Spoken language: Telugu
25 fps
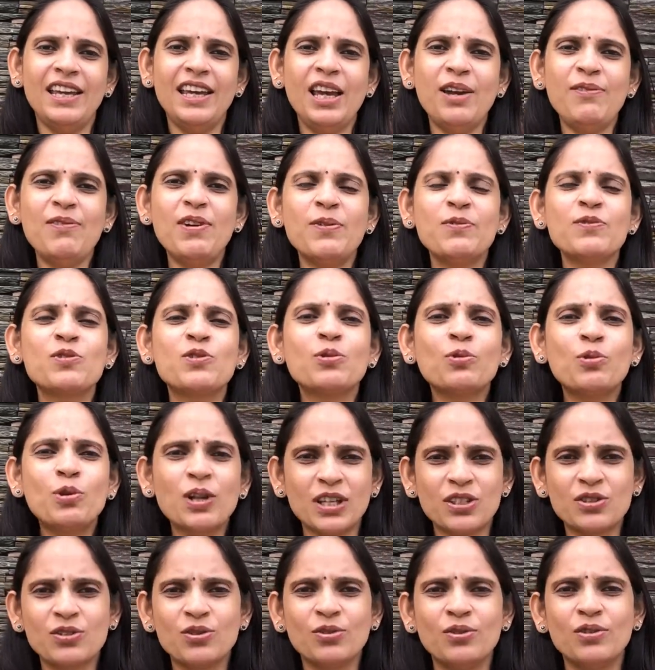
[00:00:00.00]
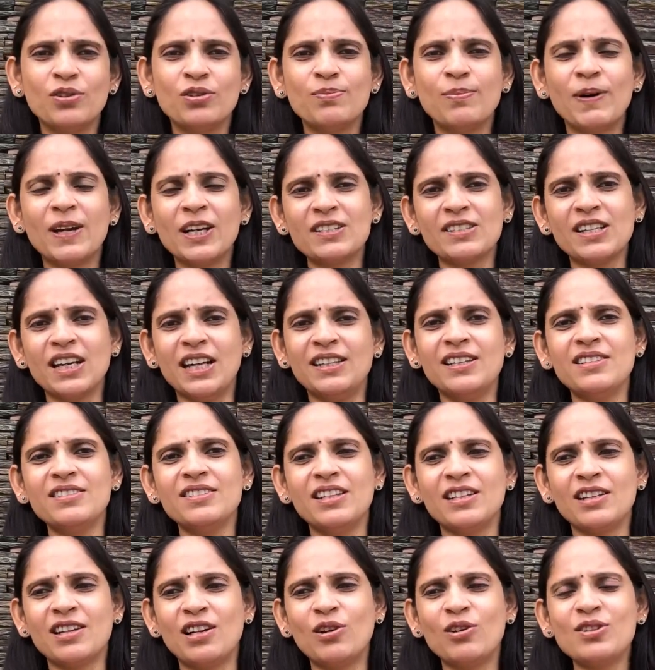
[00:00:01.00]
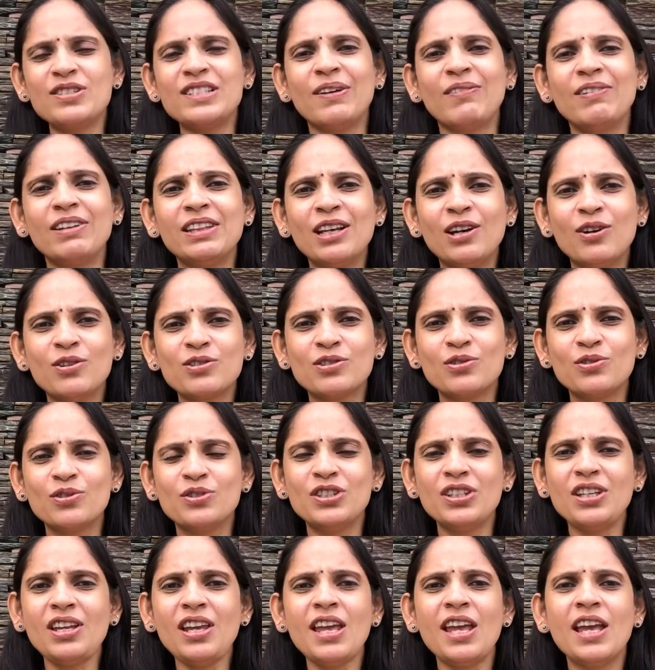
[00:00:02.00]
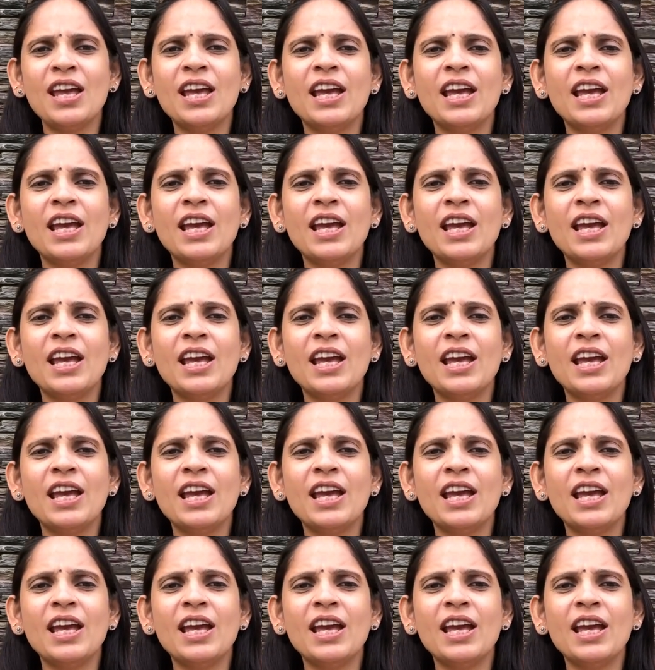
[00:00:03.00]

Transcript: ఏవేవి చూడొచ్చు మన జాతక చక్రంలో సెవెంత్ హౌస్ నుంచి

• • • • • • •

▸ **TASK BRIEF**
Leave out all images, then reproduce the entries above exactly.

▸ **RESPONSE AREA**
Spoken language: Telugu
25 fps
[00:00:00.00]
[00:00:01.00]
[00:00:02.00]
[00:00:03.00]

Transcript: ఏవేవి చూడొచ్చు మన జాతక చక్రంలో సెవెంత్ హౌస్ నుంచి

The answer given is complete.